**Task to carry out**
Look below for the line containing "[0:06.00-0:07.00]" and the line containing "[0:00.00-0:24.33]"; repeat exactly those two lines and all lines between them, and nothing else.

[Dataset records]

--*--

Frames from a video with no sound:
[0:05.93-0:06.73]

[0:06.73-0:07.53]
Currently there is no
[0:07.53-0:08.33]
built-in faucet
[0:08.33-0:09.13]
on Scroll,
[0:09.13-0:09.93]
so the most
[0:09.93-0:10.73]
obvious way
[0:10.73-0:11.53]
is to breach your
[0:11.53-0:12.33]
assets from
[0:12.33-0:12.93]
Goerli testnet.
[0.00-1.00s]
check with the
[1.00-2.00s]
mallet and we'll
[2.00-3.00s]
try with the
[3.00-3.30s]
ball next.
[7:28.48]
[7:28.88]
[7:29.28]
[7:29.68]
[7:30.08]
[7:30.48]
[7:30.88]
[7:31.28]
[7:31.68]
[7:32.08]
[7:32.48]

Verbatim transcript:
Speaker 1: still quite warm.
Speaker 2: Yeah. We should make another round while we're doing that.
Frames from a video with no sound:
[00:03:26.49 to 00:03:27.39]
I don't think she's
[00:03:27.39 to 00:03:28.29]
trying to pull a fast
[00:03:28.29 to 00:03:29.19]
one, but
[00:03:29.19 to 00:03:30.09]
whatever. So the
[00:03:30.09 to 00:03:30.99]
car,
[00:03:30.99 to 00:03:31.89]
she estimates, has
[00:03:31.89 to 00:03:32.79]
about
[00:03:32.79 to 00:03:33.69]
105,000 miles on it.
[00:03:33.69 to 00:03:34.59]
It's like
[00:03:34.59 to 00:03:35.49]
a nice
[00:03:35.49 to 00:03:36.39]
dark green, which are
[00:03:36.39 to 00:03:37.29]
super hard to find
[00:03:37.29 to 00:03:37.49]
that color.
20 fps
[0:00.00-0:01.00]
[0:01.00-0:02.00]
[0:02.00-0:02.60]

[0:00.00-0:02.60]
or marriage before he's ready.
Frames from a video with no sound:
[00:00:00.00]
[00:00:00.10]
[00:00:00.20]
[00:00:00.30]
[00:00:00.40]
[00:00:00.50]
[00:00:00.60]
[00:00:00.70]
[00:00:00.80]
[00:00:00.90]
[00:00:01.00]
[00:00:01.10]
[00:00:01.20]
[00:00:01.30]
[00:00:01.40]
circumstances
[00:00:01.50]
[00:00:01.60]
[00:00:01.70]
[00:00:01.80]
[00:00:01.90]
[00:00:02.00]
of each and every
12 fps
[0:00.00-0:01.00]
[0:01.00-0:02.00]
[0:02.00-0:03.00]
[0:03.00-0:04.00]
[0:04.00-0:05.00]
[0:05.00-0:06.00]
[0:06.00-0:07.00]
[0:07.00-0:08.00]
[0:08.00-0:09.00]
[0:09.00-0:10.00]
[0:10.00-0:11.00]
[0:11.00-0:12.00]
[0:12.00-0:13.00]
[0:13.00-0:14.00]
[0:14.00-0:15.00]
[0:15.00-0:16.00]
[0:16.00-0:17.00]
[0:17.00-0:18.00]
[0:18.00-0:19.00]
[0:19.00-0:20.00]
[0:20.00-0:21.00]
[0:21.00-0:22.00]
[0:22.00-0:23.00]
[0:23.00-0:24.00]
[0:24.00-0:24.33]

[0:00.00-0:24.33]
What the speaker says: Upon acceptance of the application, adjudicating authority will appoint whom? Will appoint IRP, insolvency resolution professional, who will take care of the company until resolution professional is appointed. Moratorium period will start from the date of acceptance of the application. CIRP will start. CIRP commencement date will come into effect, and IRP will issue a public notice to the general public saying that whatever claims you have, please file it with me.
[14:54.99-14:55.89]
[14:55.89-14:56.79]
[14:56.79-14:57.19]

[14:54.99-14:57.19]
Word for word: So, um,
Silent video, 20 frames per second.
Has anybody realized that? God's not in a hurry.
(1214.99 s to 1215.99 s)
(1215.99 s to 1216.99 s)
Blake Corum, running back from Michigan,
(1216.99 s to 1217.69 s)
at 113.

--*--

**Written solution**
[0:06.00-0:07.00]
[0:07.00-0:08.00]
[0:08.00-0:09.00]
[0:09.00-0:10.00]
[0:10.00-0:11.00]
[0:11.00-0:12.00]
[0:12.00-0:13.00]
[0:13.00-0:14.00]
[0:14.00-0:15.00]
[0:15.00-0:16.00]
[0:16.00-0:17.00]
[0:17.00-0:18.00]
[0:18.00-0:19.00]
[0:19.00-0:20.00]
[0:20.00-0:21.00]
[0:21.00-0:22.00]
[0:22.00-0:23.00]
[0:23.00-0:24.00]
[0:24.00-0:24.33]

[0:00.00-0:24.33]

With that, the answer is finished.